For a long period of time, organizations have been adjusting their management and operations tactics. The main objective behind this approach has been to trend to consolidate management and operational elements that are closely linked together so that they can be monitored easily (Drew, McCallum & Roggenhofer, p.6). Lean management has over time replaced mass production.

This form of operation calls for a different form of thinking and operation. On the other hand, companies are attempting to change or adjust their departments. In the present day, Networks are more agile in terms of being adaptive, operationally efficient and informally lean (Goodpasture, 2009, p. 268).

Some of the elements that are associated with agile operations include cultural acceptances in business relationships, expansion in accessing and adoption of instant messaging plus wireless connectivity and electronic networking (Goodpasture, 2009, p. 268).

This paper explores the concept of lean and agile operations and also offers a succinct comparison of both types of operations in manufacturing and service sectors.

The concepts of lean and agile operations

According to Mattias and Jan (2009, p.976-999), lean and agile operations have been used in all sectors of production. They have highly been utilized in service and manufacturing sectors. There are internal and external factors that drive companies to adopt these measures of management. In most cases, lean and agile operations have been tested to be operationally effective.

Agile operation can be defined as the use of specific principles such as techniques, interactive developments and automation in running an organization. On the other hand, lean is a concept and a philosophy developed to minimize wastage during the process of production.

It focuses on specific values as perceived by customers, creating value streams, making value flow from raw materials to end user, pulling productions together and striving towards perfection. Lean operation is highly valued in most organization since demanded by customers is well met.

The differences between lean and agile operations/management can best be understood from a supply point of view. The following table highlights some of the major distinguishing attributes between agile and lean supply.

Distinguishing attributes Lean supply Agile supply
Life cycle and product variety Long life cycle and low variety Short life cycle and high variety
Forecasting mechanism Algorithmic Qualitative: Consultative
Market Predictable Volatile
Profit margin low High
Stock demand Stable long term Volatile and immediate availability

Source: Nieuwenhuizen (2009, p. 124)

Agile supply operations are market sensitive and can easily respond to movement in demand emanating from various market dynamics or players such as customers and the suppliers. To achieve this, there must be unconventional mechanisms in hearing the daily voices coming from the market (Nieuwenhuizen, 2009, p. 125).

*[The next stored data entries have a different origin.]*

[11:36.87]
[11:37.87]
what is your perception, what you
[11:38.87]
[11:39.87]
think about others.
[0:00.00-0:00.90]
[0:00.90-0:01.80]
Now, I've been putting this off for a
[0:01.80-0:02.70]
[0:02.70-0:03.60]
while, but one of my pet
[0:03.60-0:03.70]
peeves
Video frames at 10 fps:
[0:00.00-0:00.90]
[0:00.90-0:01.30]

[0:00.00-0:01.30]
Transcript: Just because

Agile supply operations also introduces the concept of electronic data exchange which helps partners in the supply process to have and react to actual demand or same data. Lean operation is more of a theoretical application than a practical one. However, when molded well, it can serve as an ideal operation in any situation.

According to Reiner (2009, p. 163), the concept of lean management has been hyped as ideal concept fitting the new millennium. It has a set of tools that can assist in steady elimination of waste, production of time, cost reduction and quality improvement (Reiner, 2009, p. 163). It is built upon experience and insights from just-in-time applications.

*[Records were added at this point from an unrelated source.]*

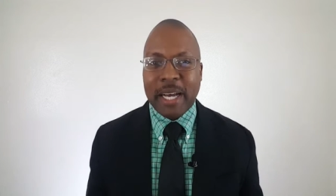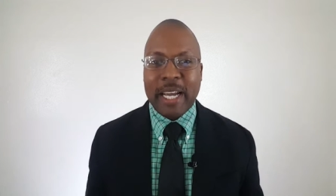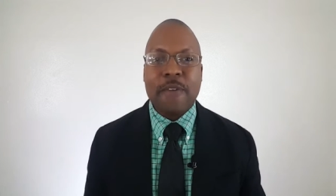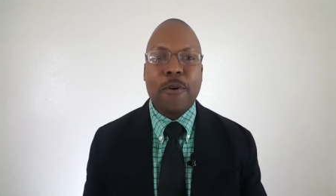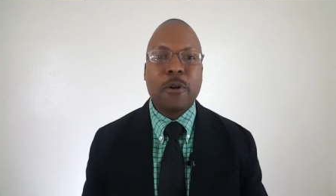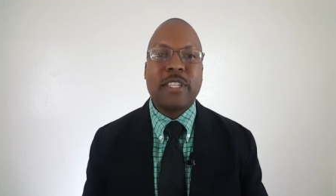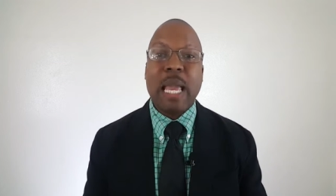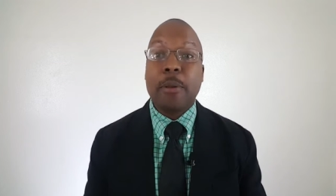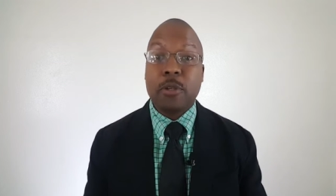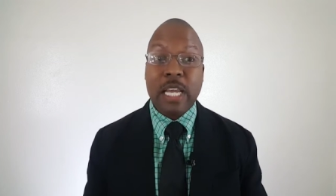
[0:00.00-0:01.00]
In 1
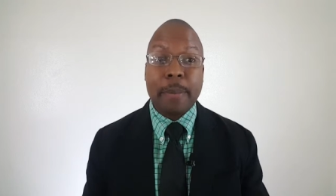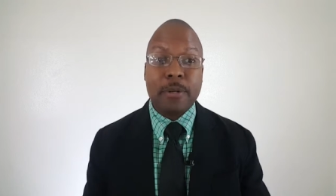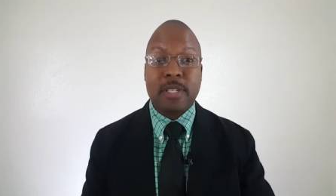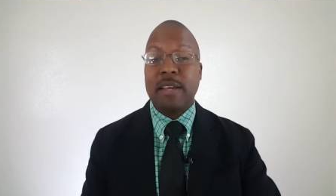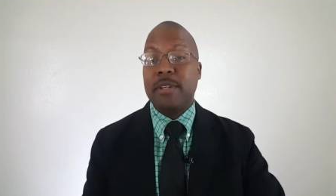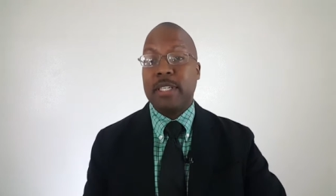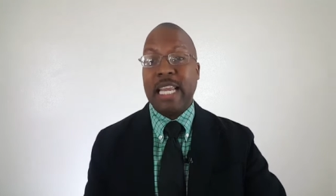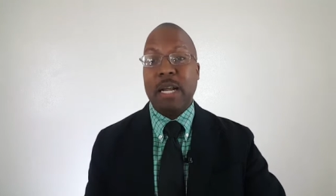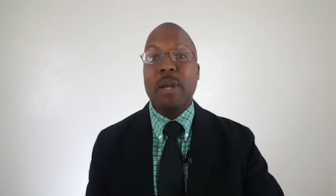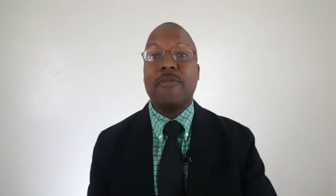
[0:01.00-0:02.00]
Samuel chapter
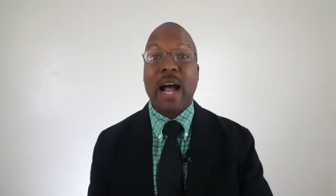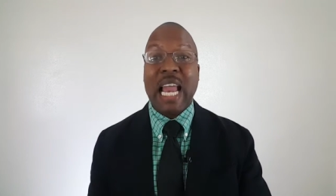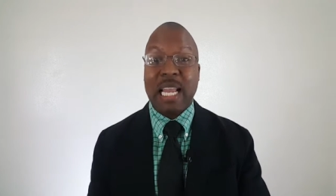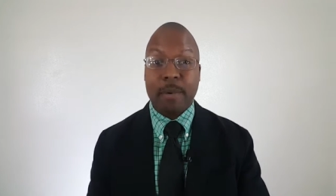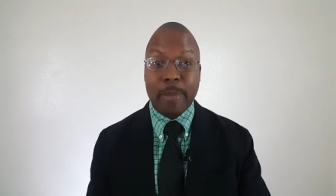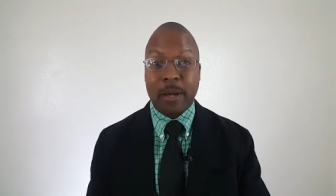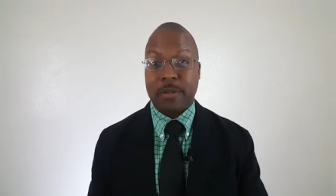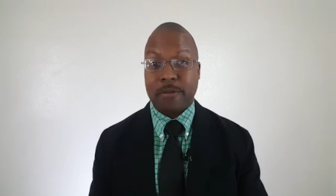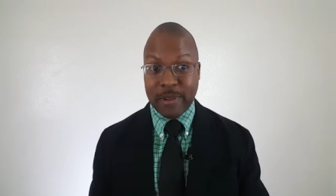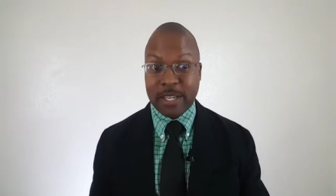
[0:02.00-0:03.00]
17, we find him about
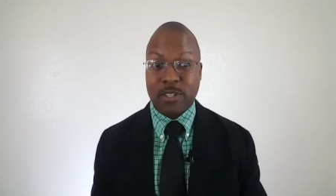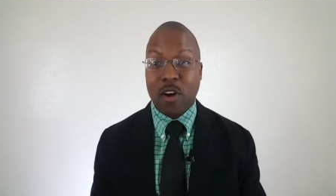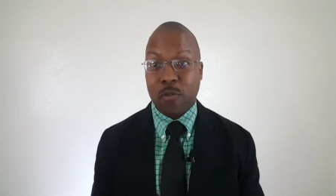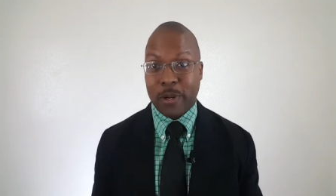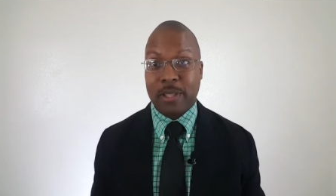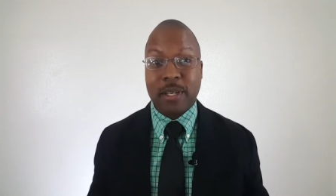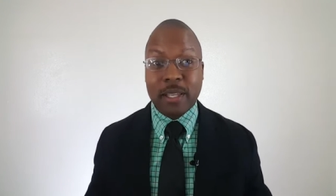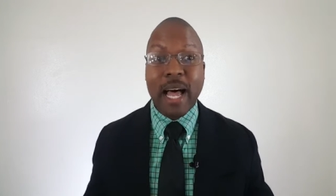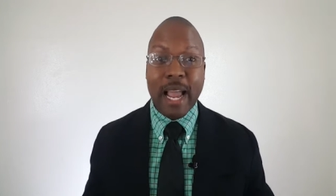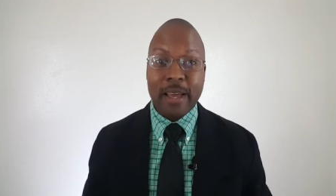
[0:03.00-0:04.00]
to face off with
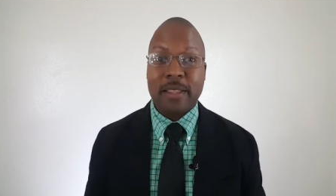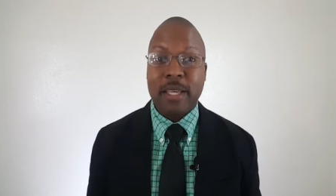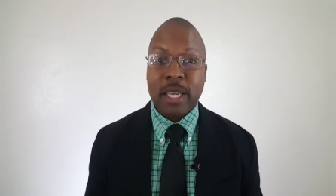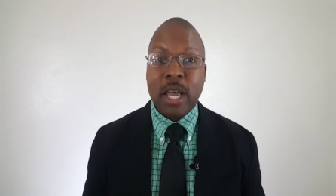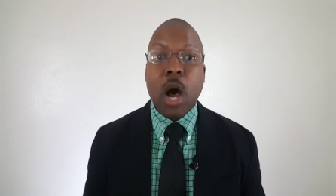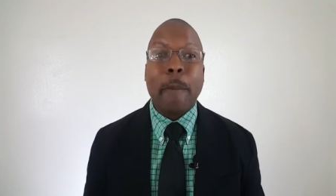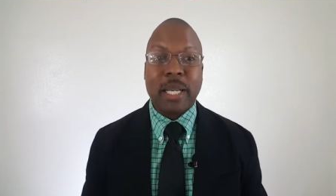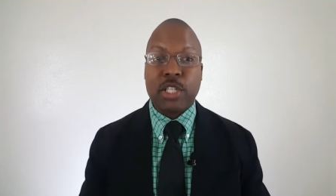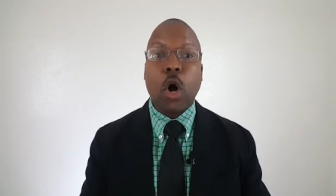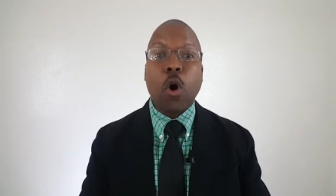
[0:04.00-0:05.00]
Goliath. But
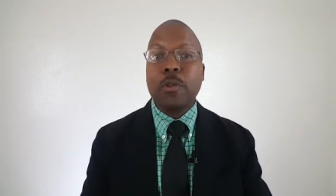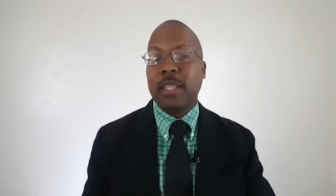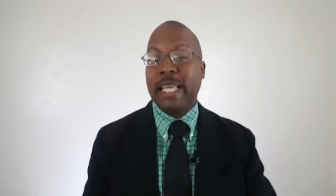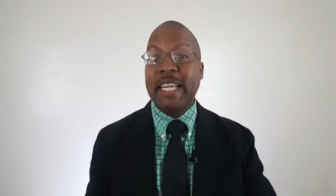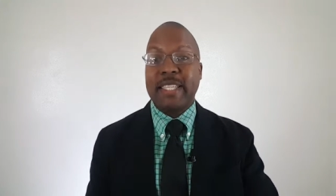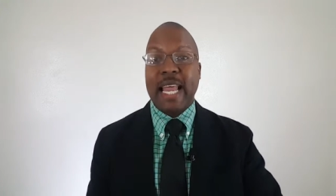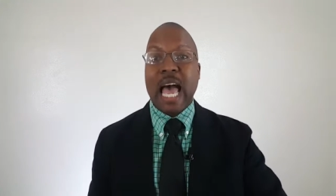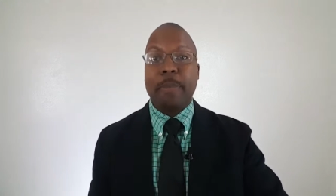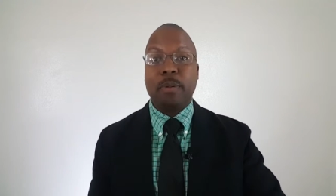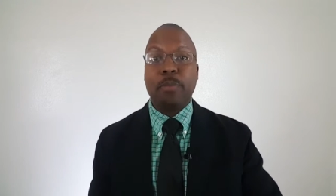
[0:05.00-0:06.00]
it's all the things that
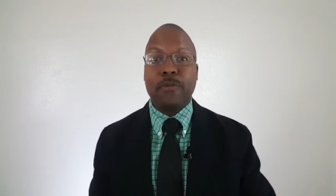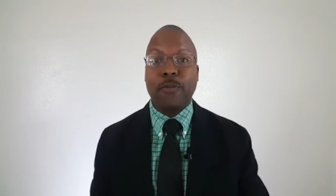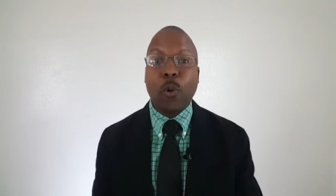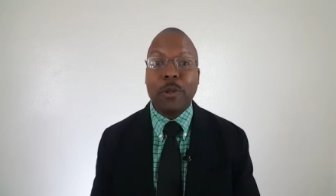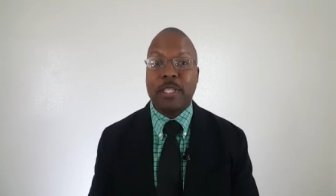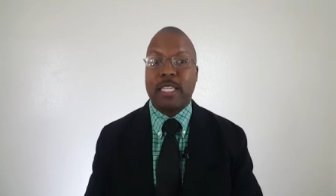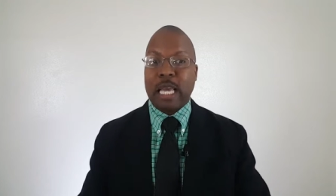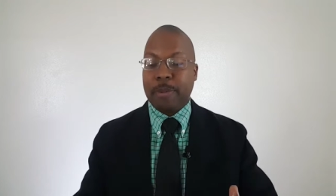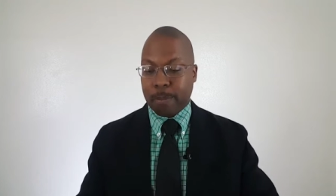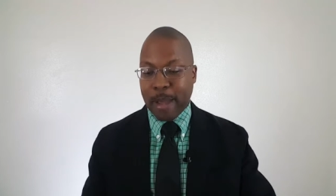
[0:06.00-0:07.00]
happened before this
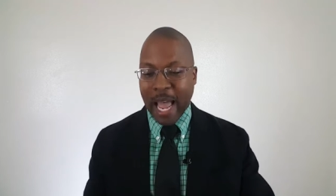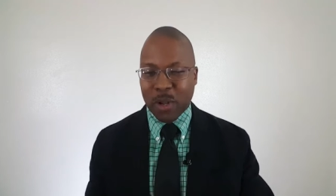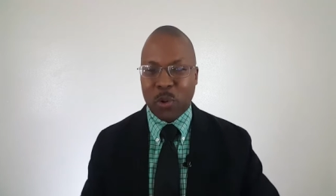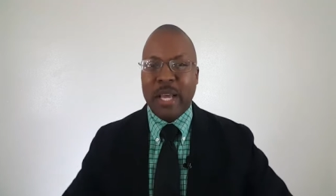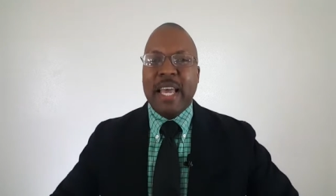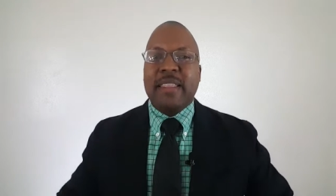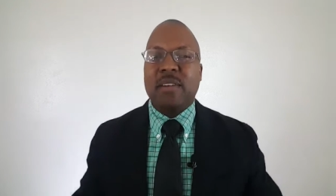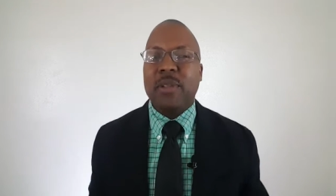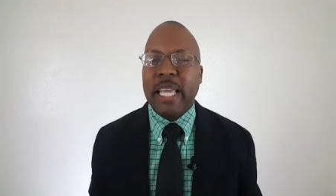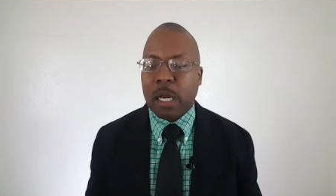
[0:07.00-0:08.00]
epic battle that
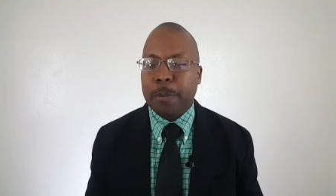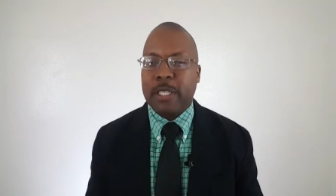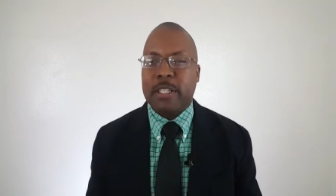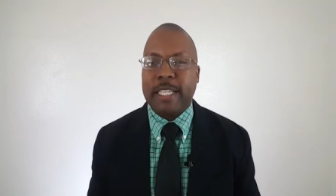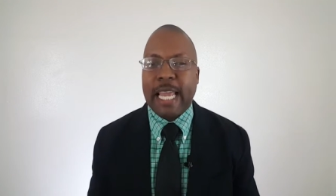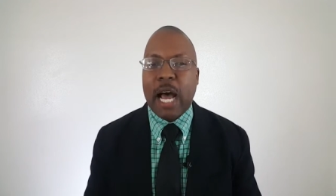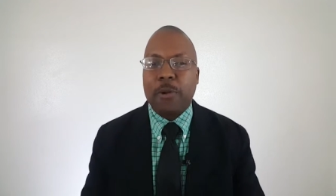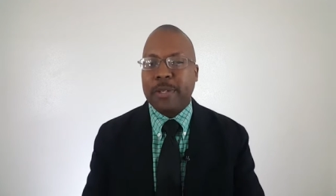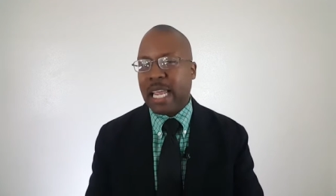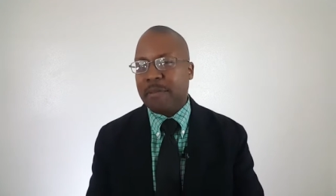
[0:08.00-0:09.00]
really help you to see how
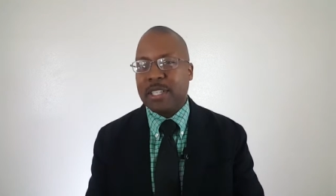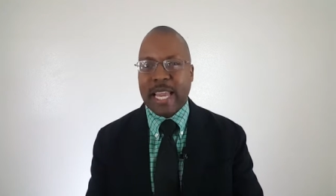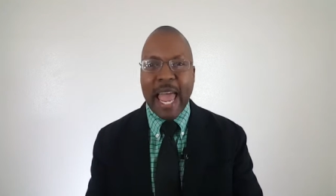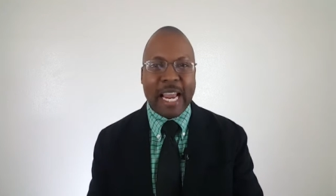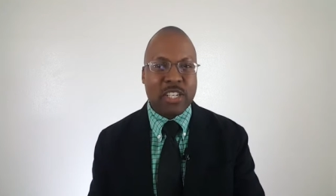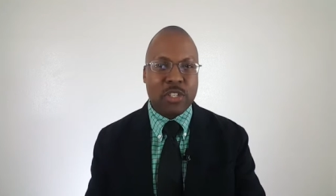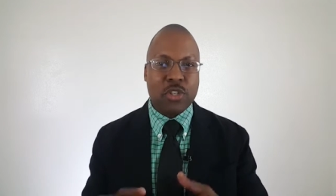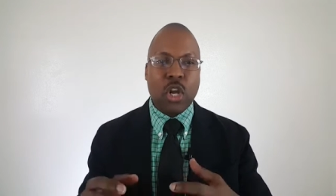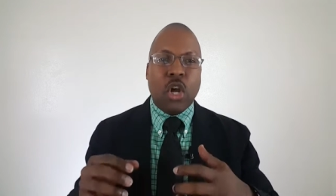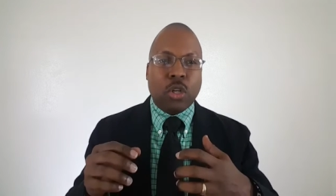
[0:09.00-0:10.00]
David's
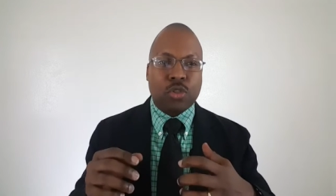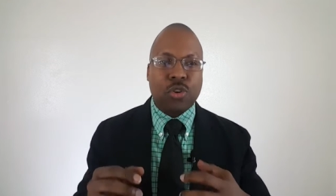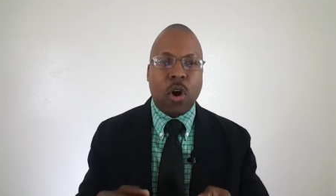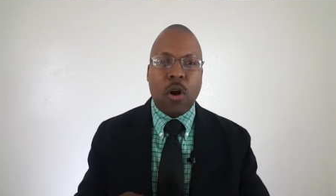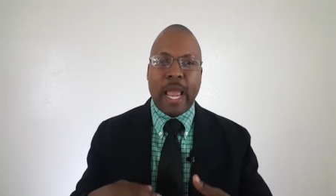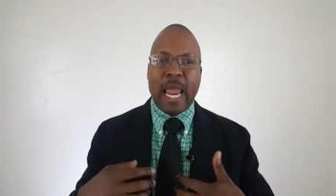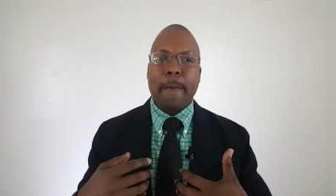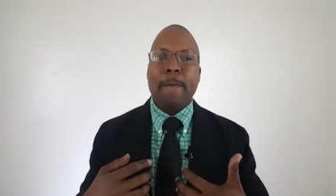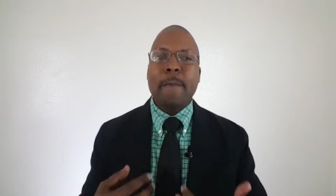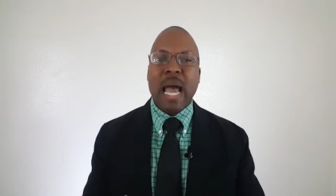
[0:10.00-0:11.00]
actions draw a
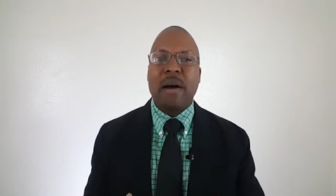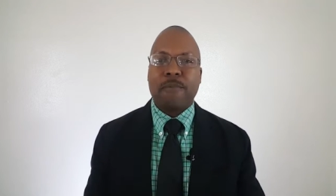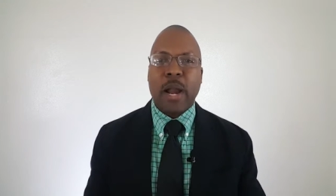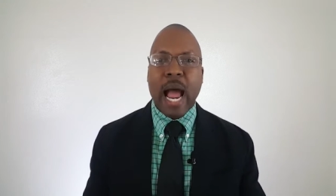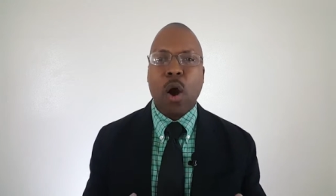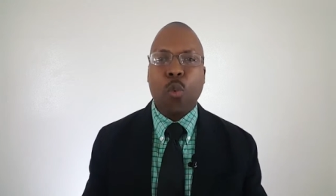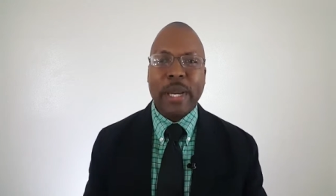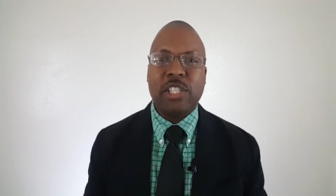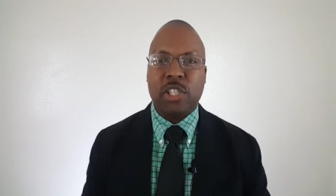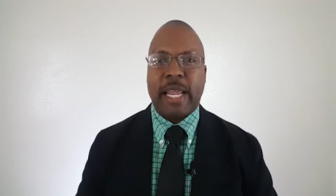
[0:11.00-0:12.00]
map for how
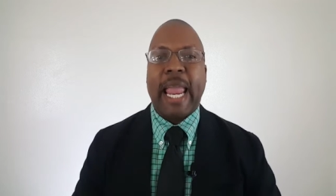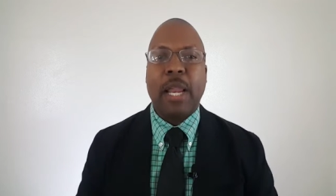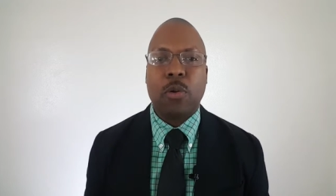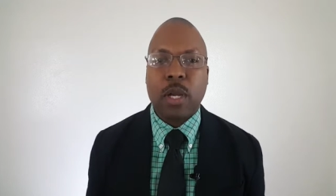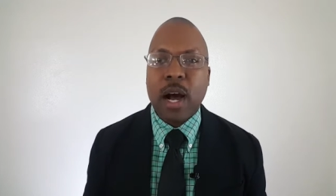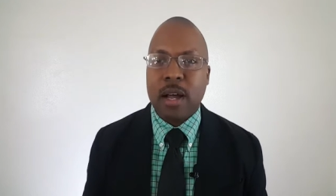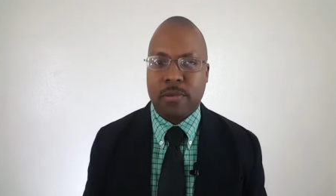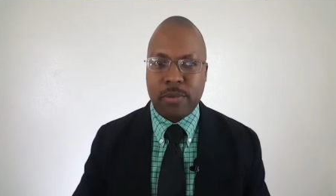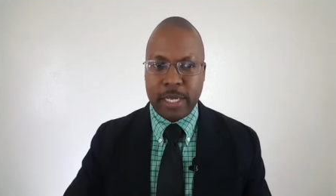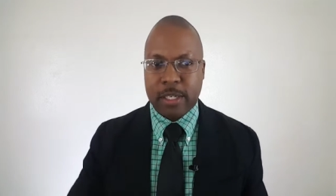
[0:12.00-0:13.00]
we should handle
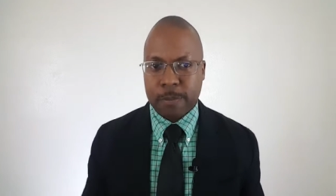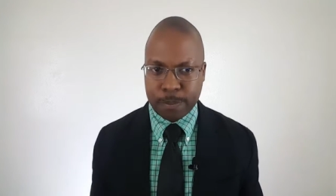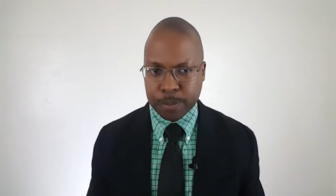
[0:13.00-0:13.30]
conflict.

Applicability of lean-agility

There are various examples that can be equated to lean and agile operations. The basic principle of lean agility is on reducing the costs of production and increasing value in customer service (Waters, 2003, p. 41). For example, a supplier can increase customer services and reducing costs of operations by improving EDI links. These strategies have dominant themes of low cost operations and a focus on customer satisfaction.

Organizations are able to focus specific operation features of their products by enhancing the ability to deliver goods and services quickly to the customers. The best form of satisfying customers is by ensuring that goods and services reach them in time, are of high quality, their volumes are flexible, there is product flexibility and there is specialization as well as diversification (Waters, 2003, p. 41).

Some organizations in Information Technology are clinging to the environment that apply centralized control, tight notions of operations and rigorous blocking of services coming from outside. However, some companies have adopted service delivery that gives the end user or the customer some sense of pride despite the fact that the services are low cost and are leaner.

El-Haik and Al-Aomar (2006, p. 23) write of a lean six sigma approach and note that it has been the hype in latest engineering paradigms. This is because it has a focus for quality management and increasing general operational effectiveness. The Lean Six Sigma (LSS) approach is capable of helping companies reduce variability and cut the process lead time.

Martins (2006, p. 379) is categorical that LSS has better maturity when it is put in the supply chain which for long has demanded for an effective change style/program. On this, Hill (2011, p. 4) gives the bottom principles of Lean Six Sigma as good, fast, strong and cheap. However, Martins (2006, p. 379) cautions against compromising customer satisfaction in the efforts to make supply chain cheap.

Challenges in lean and agile operations

Lean operations

The main objective of lean operation or management is to enable transformation of an organization from problems of functionality to effective and proactive management (Martins, 2006, p. 379). However, there are many challenges that are identified with this form of operation. According to Bell (2006, p. 69), practitioners of lean management are confronted with real challenges.

For example, there are many constrains that come with management of volatility of goods and services, keeping knowledge content high and management of variability of process mix. There is also a challenge that comes with trying to approach all manufacturing operations with one style conversant with lean management.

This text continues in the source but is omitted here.